[EXTRACTED MATERIAL]
* * * * *

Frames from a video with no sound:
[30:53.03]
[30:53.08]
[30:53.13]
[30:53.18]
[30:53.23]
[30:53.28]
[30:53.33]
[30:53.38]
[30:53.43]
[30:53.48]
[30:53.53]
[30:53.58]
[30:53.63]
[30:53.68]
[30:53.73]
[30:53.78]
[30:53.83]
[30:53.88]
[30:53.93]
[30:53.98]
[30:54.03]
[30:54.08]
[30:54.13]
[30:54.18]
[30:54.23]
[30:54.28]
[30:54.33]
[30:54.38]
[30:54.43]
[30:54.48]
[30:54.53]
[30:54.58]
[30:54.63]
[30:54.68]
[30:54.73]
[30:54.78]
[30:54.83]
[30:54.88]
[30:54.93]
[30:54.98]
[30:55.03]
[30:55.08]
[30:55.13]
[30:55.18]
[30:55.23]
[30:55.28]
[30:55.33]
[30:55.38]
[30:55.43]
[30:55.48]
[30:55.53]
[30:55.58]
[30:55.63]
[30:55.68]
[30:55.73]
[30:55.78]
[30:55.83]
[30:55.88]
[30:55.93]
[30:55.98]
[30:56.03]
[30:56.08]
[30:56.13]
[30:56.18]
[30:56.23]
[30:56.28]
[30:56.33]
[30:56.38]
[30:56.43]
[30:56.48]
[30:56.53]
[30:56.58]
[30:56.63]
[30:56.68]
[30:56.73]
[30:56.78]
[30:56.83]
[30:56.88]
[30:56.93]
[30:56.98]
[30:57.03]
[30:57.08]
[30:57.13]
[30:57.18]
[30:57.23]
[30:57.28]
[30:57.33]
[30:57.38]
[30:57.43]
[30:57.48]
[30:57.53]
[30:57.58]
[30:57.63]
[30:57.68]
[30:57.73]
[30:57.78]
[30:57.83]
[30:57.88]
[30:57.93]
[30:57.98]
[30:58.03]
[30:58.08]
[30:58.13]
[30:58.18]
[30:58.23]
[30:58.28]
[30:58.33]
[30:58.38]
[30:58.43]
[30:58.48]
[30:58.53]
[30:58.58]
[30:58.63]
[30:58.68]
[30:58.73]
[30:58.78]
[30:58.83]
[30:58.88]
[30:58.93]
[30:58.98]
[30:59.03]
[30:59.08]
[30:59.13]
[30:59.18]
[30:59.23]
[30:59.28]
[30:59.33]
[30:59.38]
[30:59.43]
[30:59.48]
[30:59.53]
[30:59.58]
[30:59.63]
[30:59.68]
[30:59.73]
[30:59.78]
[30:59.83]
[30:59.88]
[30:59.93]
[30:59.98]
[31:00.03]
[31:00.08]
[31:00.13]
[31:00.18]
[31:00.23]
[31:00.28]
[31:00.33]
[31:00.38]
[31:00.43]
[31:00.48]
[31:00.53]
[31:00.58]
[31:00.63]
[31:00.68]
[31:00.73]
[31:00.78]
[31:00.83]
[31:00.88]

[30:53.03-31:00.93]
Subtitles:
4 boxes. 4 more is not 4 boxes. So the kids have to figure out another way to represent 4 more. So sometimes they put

* * * * *

Retype the complete listing verbatim.

Frames from a video with no sound:
[30:53.03]
[30:53.08]
[30:53.13]
[30:53.18]
[30:53.23]
[30:53.28]
[30:53.33]
[30:53.38]
[30:53.43]
[30:53.48]
[30:53.53]
[30:53.58]
[30:53.63]
[30:53.68]
[30:53.73]
[30:53.78]
[30:53.83]
[30:53.88]
[30:53.93]
[30:53.98]
[30:54.03]
[30:54.08]
[30:54.13]
[30:54.18]
[30:54.23]
[30:54.28]
[30:54.33]
[30:54.38]
[30:54.43]
[30:54.48]
[30:54.53]
[30:54.58]
[30:54.63]
[30:54.68]
[30:54.73]
[30:54.78]
[30:54.83]
[30:54.88]
[30:54.93]
[30:54.98]
[30:55.03]
[30:55.08]
[30:55.13]
[30:55.18]
[30:55.23]
[30:55.28]
[30:55.33]
[30:55.38]
[30:55.43]
[30:55.48]
[30:55.53]
[30:55.58]
[30:55.63]
[30:55.68]
[30:55.73]
[30:55.78]
[30:55.83]
[30:55.88]
[30:55.93]
[30:55.98]
[30:56.03]
[30:56.08]
[30:56.13]
[30:56.18]
[30:56.23]
[30:56.28]
[30:56.33]
[30:56.38]
[30:56.43]
[30:56.48]
[30:56.53]
[30:56.58]
[30:56.63]
[30:56.68]
[30:56.73]
[30:56.78]
[30:56.83]
[30:56.88]
[30:56.93]
[30:56.98]
[30:57.03]
[30:57.08]
[30:57.13]
[30:57.18]
[30:57.23]
[30:57.28]
[30:57.33]
[30:57.38]
[30:57.43]
[30:57.48]
[30:57.53]
[30:57.58]
[30:57.63]
[30:57.68]
[30:57.73]
[30:57.78]
[30:57.83]
[30:57.88]
[30:57.93]
[30:57.98]
[30:58.03]
[30:58.08]
[30:58.13]
[30:58.18]
[30:58.23]
[30:58.28]
[30:58.33]
[30:58.38]
[30:58.43]
[30:58.48]
[30:58.53]
[30:58.58]
[30:58.63]
[30:58.68]
[30:58.73]
[30:58.78]
[30:58.83]
[30:58.88]
[30:58.93]
[30:58.98]
[30:59.03]
[30:59.08]
[30:59.13]
[30:59.18]
[30:59.23]
[30:59.28]
[30:59.33]
[30:59.38]
[30:59.43]
[30:59.48]
[30:59.53]
[30:59.58]
[30:59.63]
[30:59.68]
[30:59.73]
[30:59.78]
[30:59.83]
[30:59.88]
[30:59.93]
[30:59.98]
[31:00.03]
[31:00.08]
[31:00.13]
[31:00.18]
[31:00.23]
[31:00.28]
[31:00.33]
[31:00.38]
[31:00.43]
[31:00.48]
[31:00.53]
[31:00.58]
[31:00.63]
[31:00.68]
[31:00.73]
[31:00.78]
[31:00.83]
[31:00.88]

[30:53.03-31:00.93]
Subtitles:
4 boxes. 4 more is not 4 boxes. So the kids have to figure out another way to represent 4 more. So sometimes they put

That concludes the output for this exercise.